The term strategy and structure is said to be a result of decision making by managers through analysing the firm's performance, market, segmenting the market, selecting the market, positioning themselves and using resources to implement the process. The paper seeks to examine the effects of strategy and structure on organizational performance using exploratory analysis of data of Remou Oil Nig. Ltd with an interview with management staff. The population is 50 and sample size is based on purposive sampling which are 10. It is discovered that strategy and structure are interdependent variables that firms must always consider when introducing new action or plan. It was also found that there is a positive relationship between structure and strategy that determine firm's performance in terms of net profit.
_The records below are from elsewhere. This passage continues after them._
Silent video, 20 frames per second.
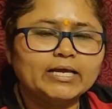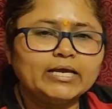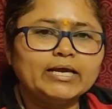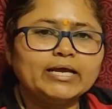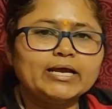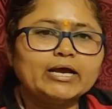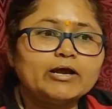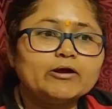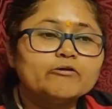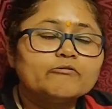
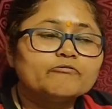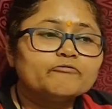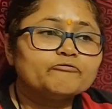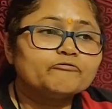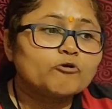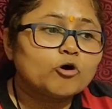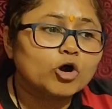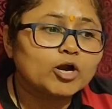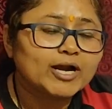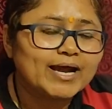for
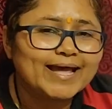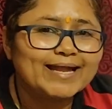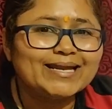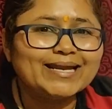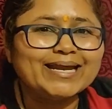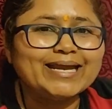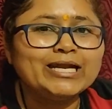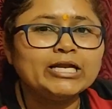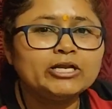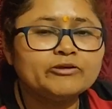an
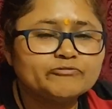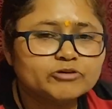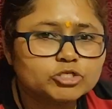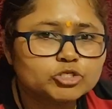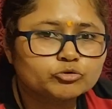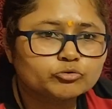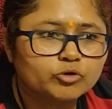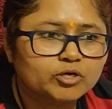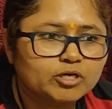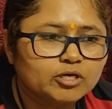individual
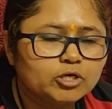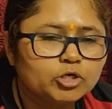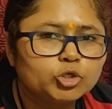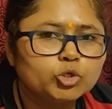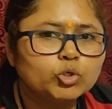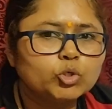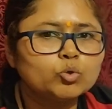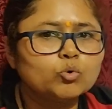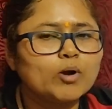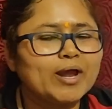to do
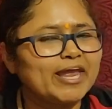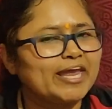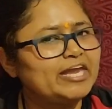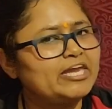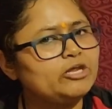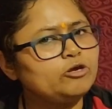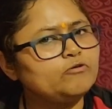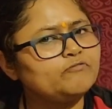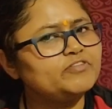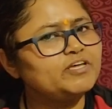any of the
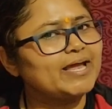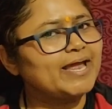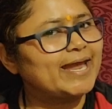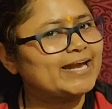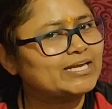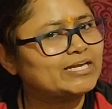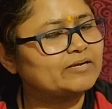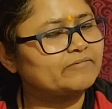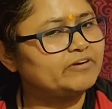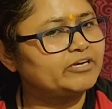
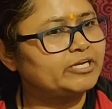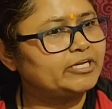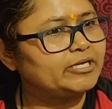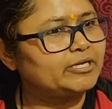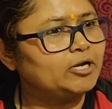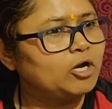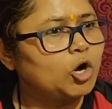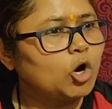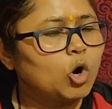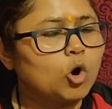activity or
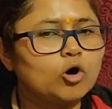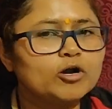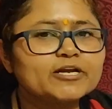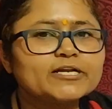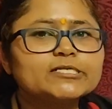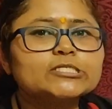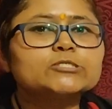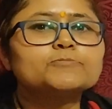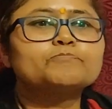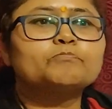
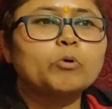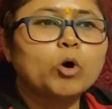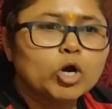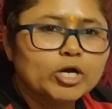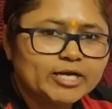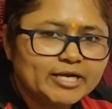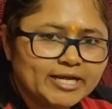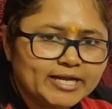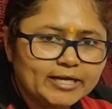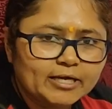responding
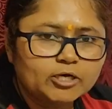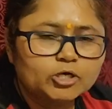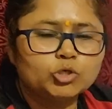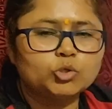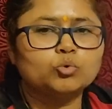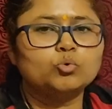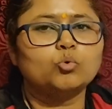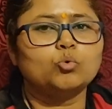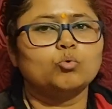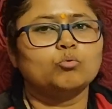to
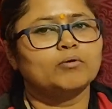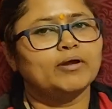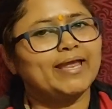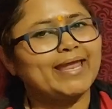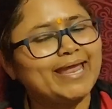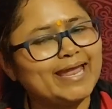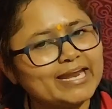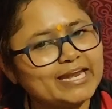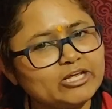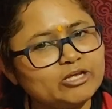any of the
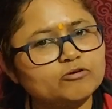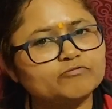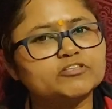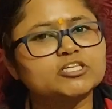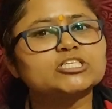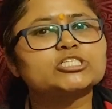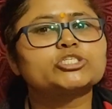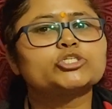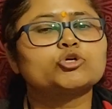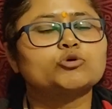
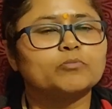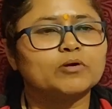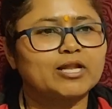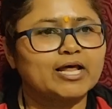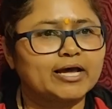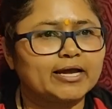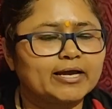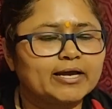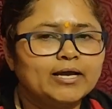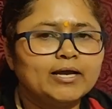stimuli,
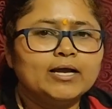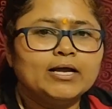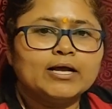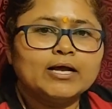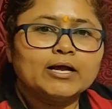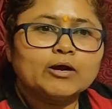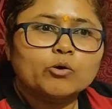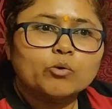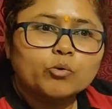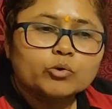
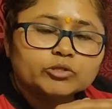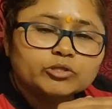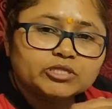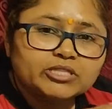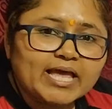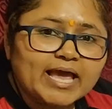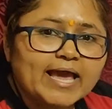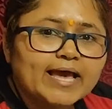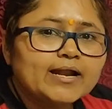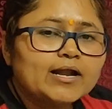there
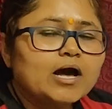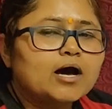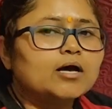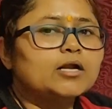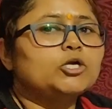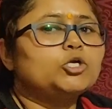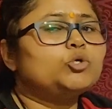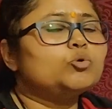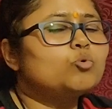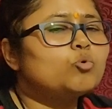two
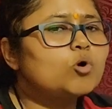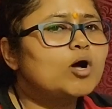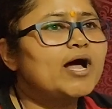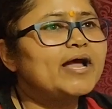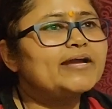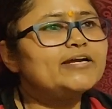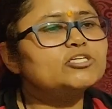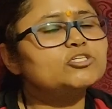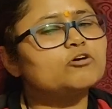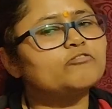kinds of
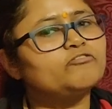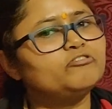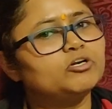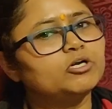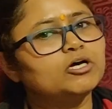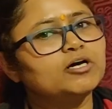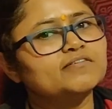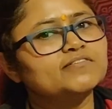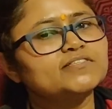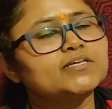nerves are
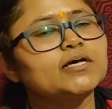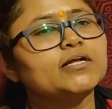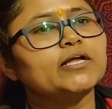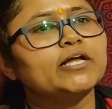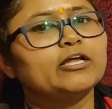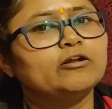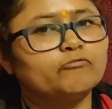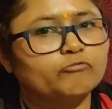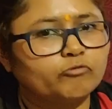involved.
Therefore, if a firm's structure change, strategies will also changes with changing demand and that structure affects strategy and the two variables determine the performance of a firm if properly matched and monitored. The recommendation is that: Remou Oil Nigeria Limited should use both structure and strategy as a source of increasing organizational performance in terms of profit since positive relationship exists between line structure and product differentiation strategy in Remou Oil Nig. Ltd. They should try to combine these variables together to enhance returns in terms of investment, equity, asset and net profit.